[WORK INSTRUCTIONS]:
Retype the records word for word. Skip every image.

LISTED RECORDS Start Marker

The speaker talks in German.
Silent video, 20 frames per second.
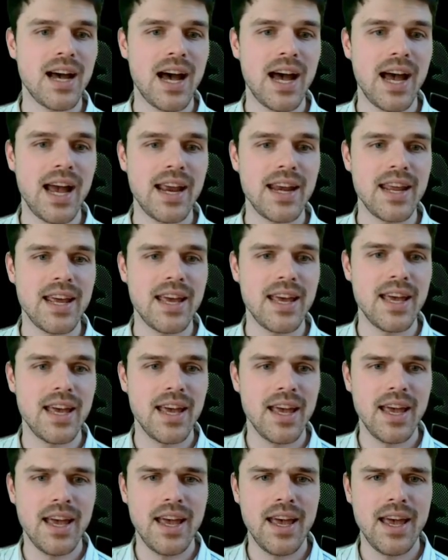eine
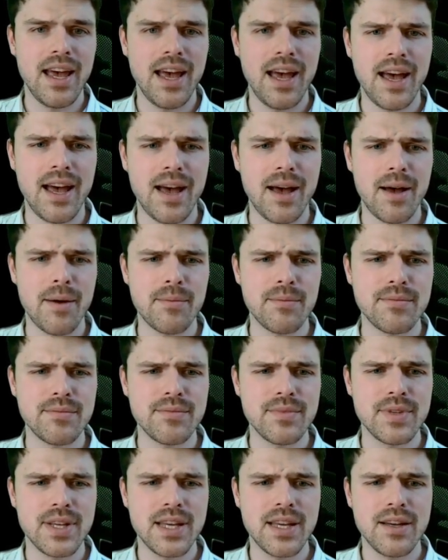
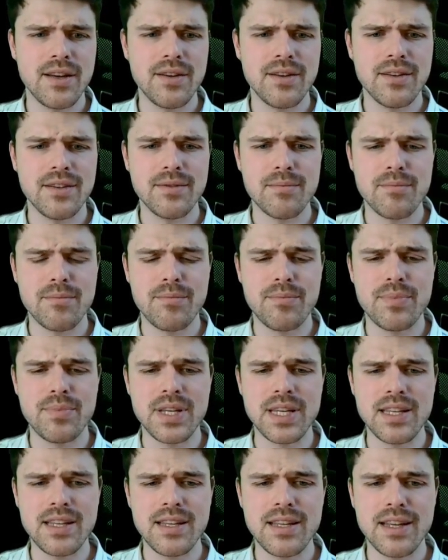ähm,
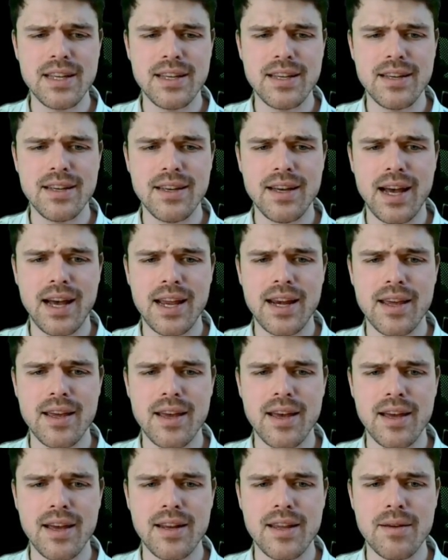die äh, eine,
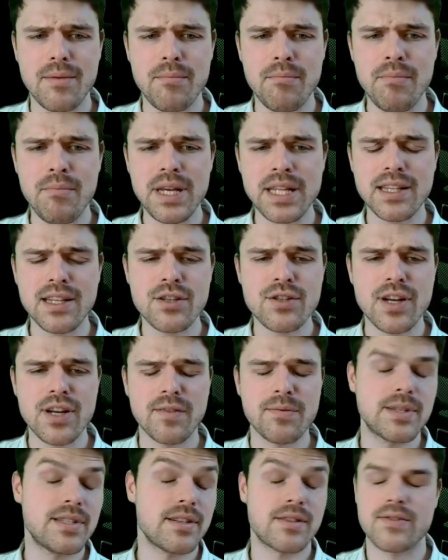eine
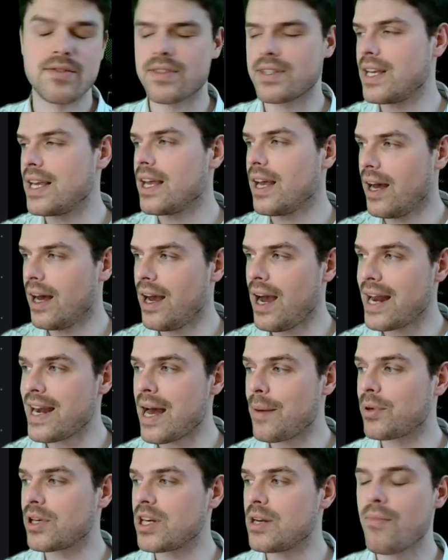Mitgliedschaft bzw. nee, äh, ein
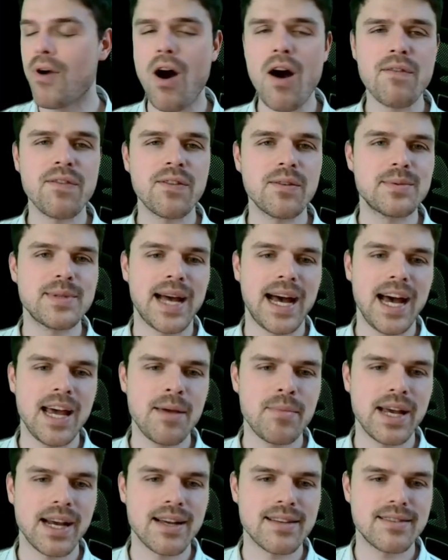Abonnement vom
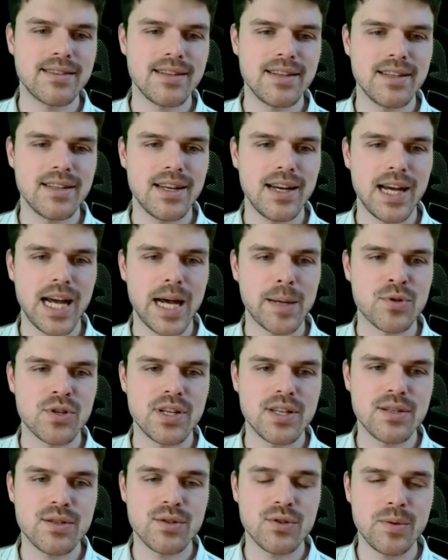Time Magazine äh,
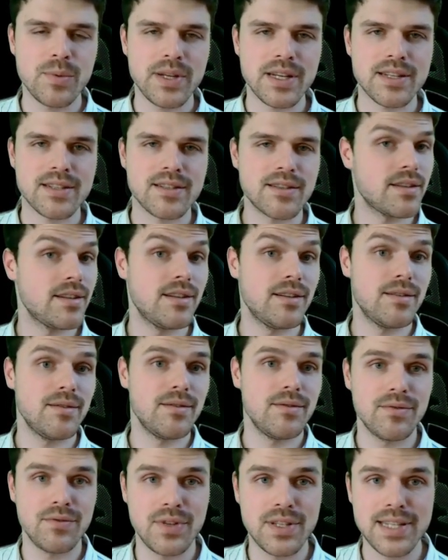abschließen. Übrigens, äh,
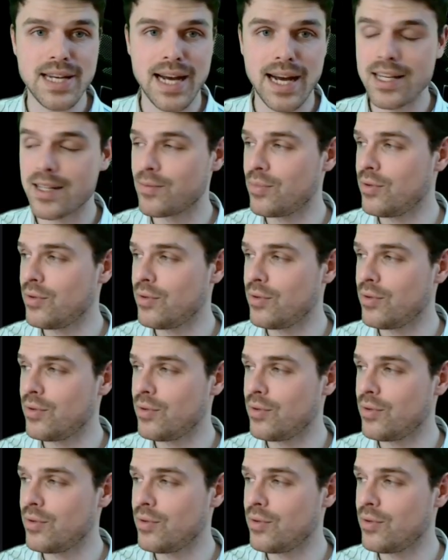Vitalik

LISTED RECORDS End Marker

[SOLUTION]:
The speaker talks in German.
Silent video, 20 frames per second.
eine
ähm,
die äh, eine,
eine
Mitgliedschaft bzw. nee, äh, ein
Abonnement vom
Time Magazine äh,
abschließen. Übrigens, äh,
Vitalik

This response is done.